* **PROVIDED DATA**:

* * * * * * *

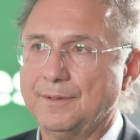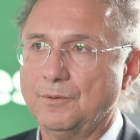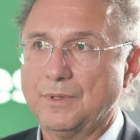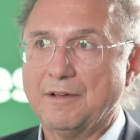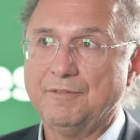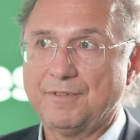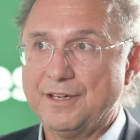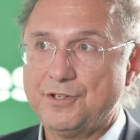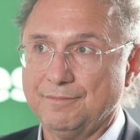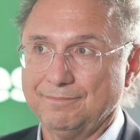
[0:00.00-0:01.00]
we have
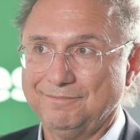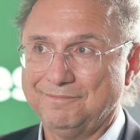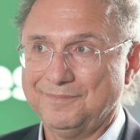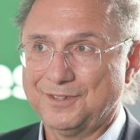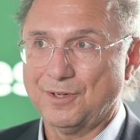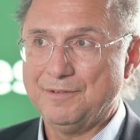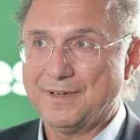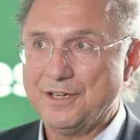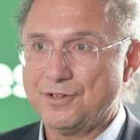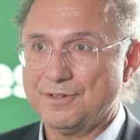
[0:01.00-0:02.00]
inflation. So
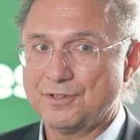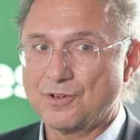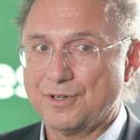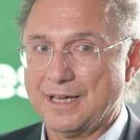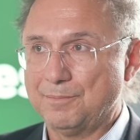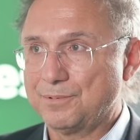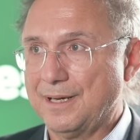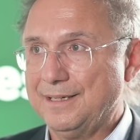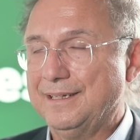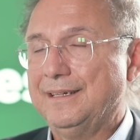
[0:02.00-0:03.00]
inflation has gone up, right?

* * * * * * *

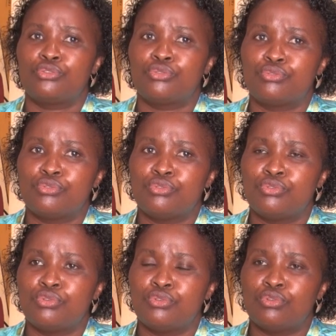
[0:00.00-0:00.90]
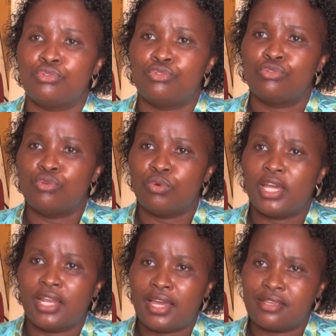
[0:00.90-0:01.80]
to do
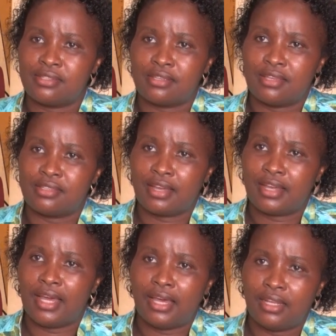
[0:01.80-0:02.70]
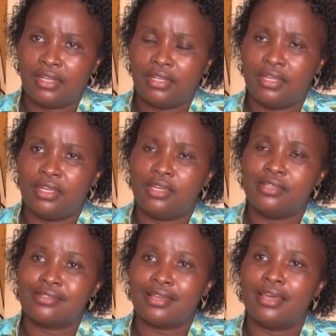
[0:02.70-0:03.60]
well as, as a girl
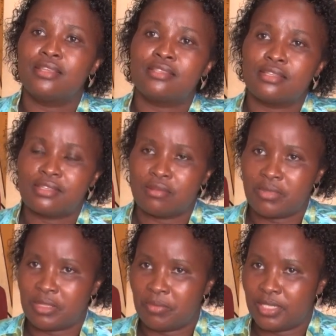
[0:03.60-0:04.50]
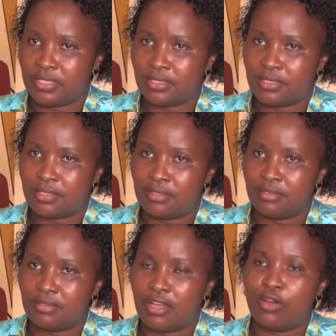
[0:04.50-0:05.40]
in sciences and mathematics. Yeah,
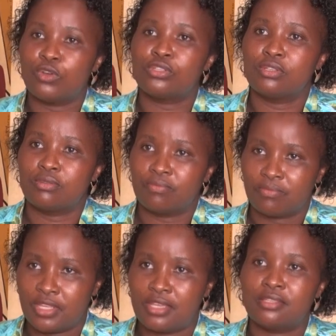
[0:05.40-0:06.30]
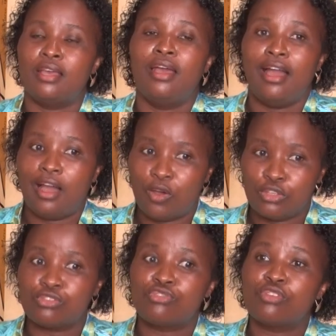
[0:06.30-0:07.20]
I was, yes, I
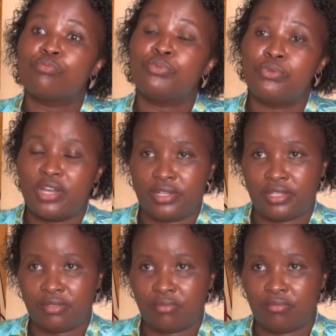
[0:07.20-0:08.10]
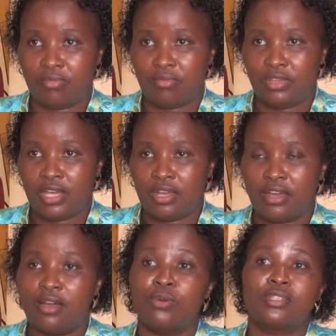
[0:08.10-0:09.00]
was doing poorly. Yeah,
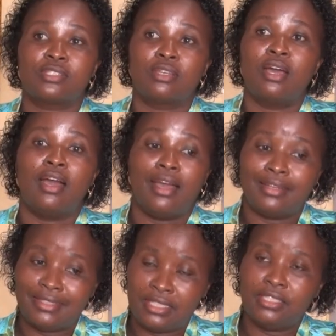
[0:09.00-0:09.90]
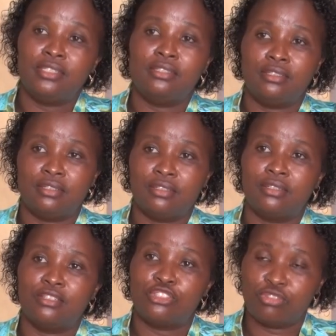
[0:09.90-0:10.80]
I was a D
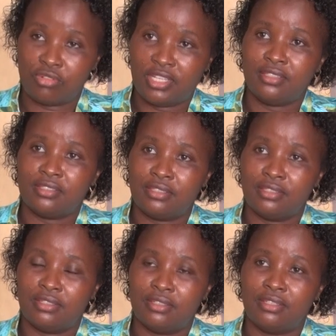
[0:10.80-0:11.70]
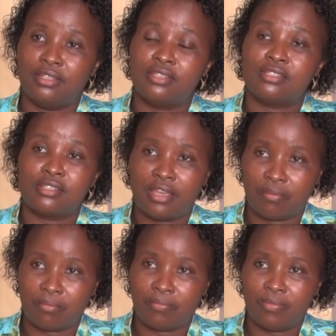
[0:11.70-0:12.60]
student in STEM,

* * * * * * *

* **WHAT IS NEEDED**:
Copy out the lines above from the line containing "[0:00.00-0:00.90]" through the line containing "[0:07.20-0:08.10]", exactly, and keep the pictures out.

* **ANSWER TO THIS TASK**:
[0:00.00-0:00.90]
[0:00.90-0:01.80]
to do
[0:01.80-0:02.70]
[0:02.70-0:03.60]
well as, as a girl
[0:03.60-0:04.50]
[0:04.50-0:05.40]
in sciences and mathematics. Yeah,
[0:05.40-0:06.30]
[0:06.30-0:07.20]
I was, yes, I
[0:07.20-0:08.10]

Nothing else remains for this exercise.